In step (b), the template can be made by conventional means of screen-printing (e.g. forming a sensitizing layer on a screen and forming the through holes thereon with exposing and profiling steps.). In step (c), the carbon nanotube paste can be put into the through holes by using a rubber blade. In step (d), the light-permeable substrate 21 can be dried in an oven (e.g., via evaporation and/or burn-off at about 75° C.˜120° C.) or in room temperature to eliminate the organic carrier in the carbon nanotube paste. The low-melting point glass can be melted in the sintering step, and used to bond the carbon nanotubes to the transparent electrically conductive cathode layer 224. The melting point of the transparent electrically conductive cathode layer 224 is higher than that of the low-melting point glass.
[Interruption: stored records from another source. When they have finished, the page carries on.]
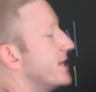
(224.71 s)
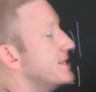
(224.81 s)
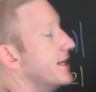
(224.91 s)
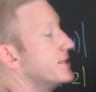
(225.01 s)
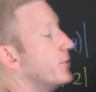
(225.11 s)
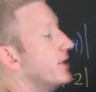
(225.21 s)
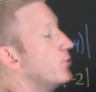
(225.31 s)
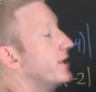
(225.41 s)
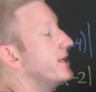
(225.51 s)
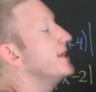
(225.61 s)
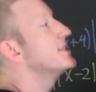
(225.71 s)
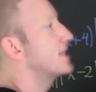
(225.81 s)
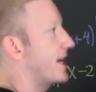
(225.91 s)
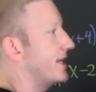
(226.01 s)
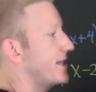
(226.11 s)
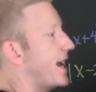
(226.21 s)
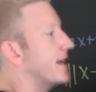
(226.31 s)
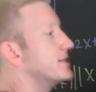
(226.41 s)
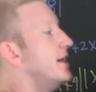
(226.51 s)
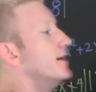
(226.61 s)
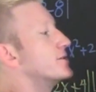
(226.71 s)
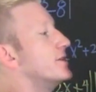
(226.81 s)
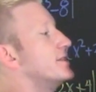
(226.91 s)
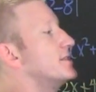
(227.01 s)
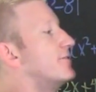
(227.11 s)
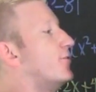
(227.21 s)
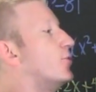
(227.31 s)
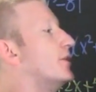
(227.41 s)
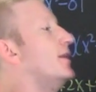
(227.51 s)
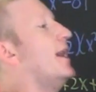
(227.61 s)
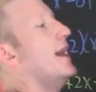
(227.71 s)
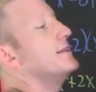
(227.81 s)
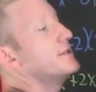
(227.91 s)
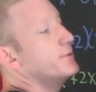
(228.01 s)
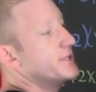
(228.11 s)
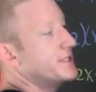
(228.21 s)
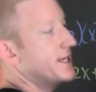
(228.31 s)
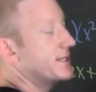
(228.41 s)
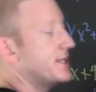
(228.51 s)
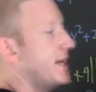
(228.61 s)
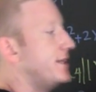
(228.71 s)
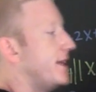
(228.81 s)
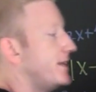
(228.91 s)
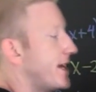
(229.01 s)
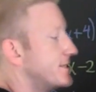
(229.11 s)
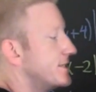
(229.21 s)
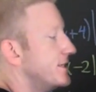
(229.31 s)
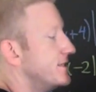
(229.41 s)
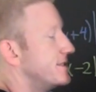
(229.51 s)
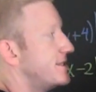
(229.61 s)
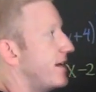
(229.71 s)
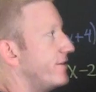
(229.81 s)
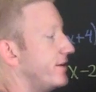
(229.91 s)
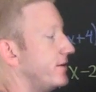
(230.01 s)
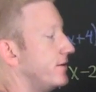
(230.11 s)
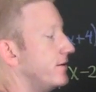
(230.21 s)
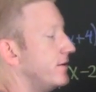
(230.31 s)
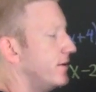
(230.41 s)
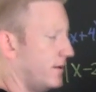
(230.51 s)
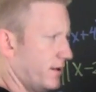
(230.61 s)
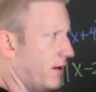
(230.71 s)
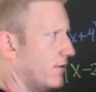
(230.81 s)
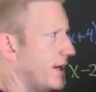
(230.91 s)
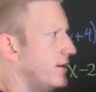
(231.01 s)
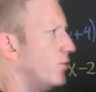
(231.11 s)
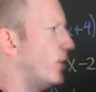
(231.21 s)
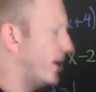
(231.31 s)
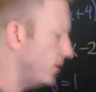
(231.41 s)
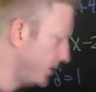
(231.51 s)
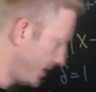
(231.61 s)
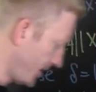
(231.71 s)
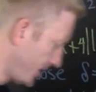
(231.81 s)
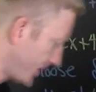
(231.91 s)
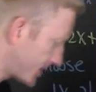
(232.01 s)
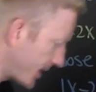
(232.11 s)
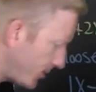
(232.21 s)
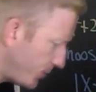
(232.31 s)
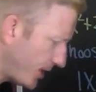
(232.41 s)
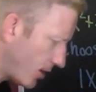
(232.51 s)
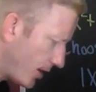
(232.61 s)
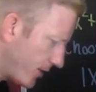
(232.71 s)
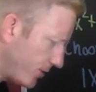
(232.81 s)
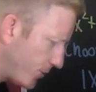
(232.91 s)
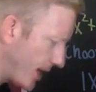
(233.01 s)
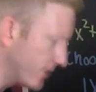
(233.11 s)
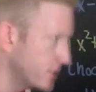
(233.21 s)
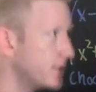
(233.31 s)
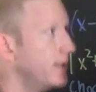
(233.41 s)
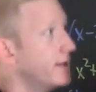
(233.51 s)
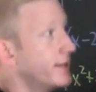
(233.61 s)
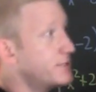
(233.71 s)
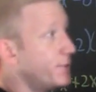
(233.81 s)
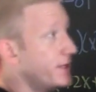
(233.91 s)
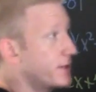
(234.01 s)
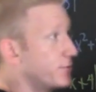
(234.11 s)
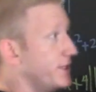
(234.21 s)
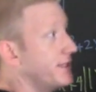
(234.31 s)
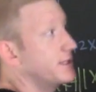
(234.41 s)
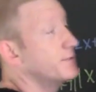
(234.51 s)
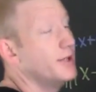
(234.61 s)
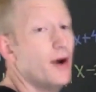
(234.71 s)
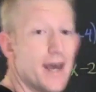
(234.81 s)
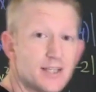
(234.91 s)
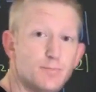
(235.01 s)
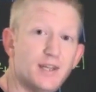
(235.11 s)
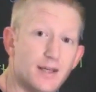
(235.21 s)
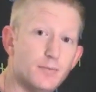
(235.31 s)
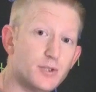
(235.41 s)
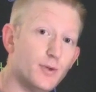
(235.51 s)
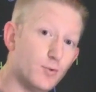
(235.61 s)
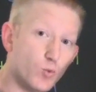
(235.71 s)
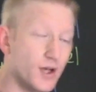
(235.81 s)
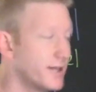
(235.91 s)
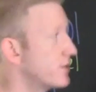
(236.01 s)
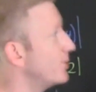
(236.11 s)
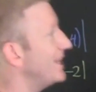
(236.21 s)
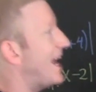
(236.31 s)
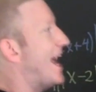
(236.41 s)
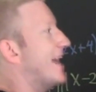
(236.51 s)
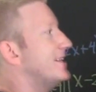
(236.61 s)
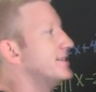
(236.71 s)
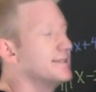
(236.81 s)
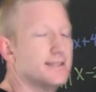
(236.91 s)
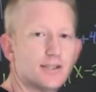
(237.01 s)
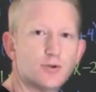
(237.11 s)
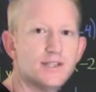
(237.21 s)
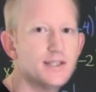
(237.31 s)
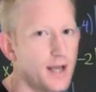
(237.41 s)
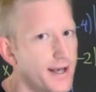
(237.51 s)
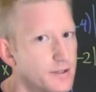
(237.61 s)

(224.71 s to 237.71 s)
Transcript: That's not a twenty-one, it's like that. So this is four, and two is six, and then that's seven. All right, well, let's let it be our other bound. Let's be at three, because we know x be in between one and three, and this is increasing.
In one useful embodiment, the step (d) further includes an abrasion step for the emitters 222 after the sintering step, in order to enhance the field emission property thereof. The carbon nanotubes extrude from the paste and have a preferred orientation after the abrasion step.

As the amount of the emitters 222 increases, electron emission will increase but the light output through the light-permeable substrate 21 will decrease. Thus, the distribution density of the emitters 222 is not specifically confined and is set to provide a maximum light output. In one suitable embodiment, the distance between two adjacent emitters 222 is in the approximate range from 10 microns to 10 millimeters. The field-emission-based flat light source 20 in the second embodiment has more uniformity of emitting density and output light than the field-emission-based flat light source 10 in the first embodiment.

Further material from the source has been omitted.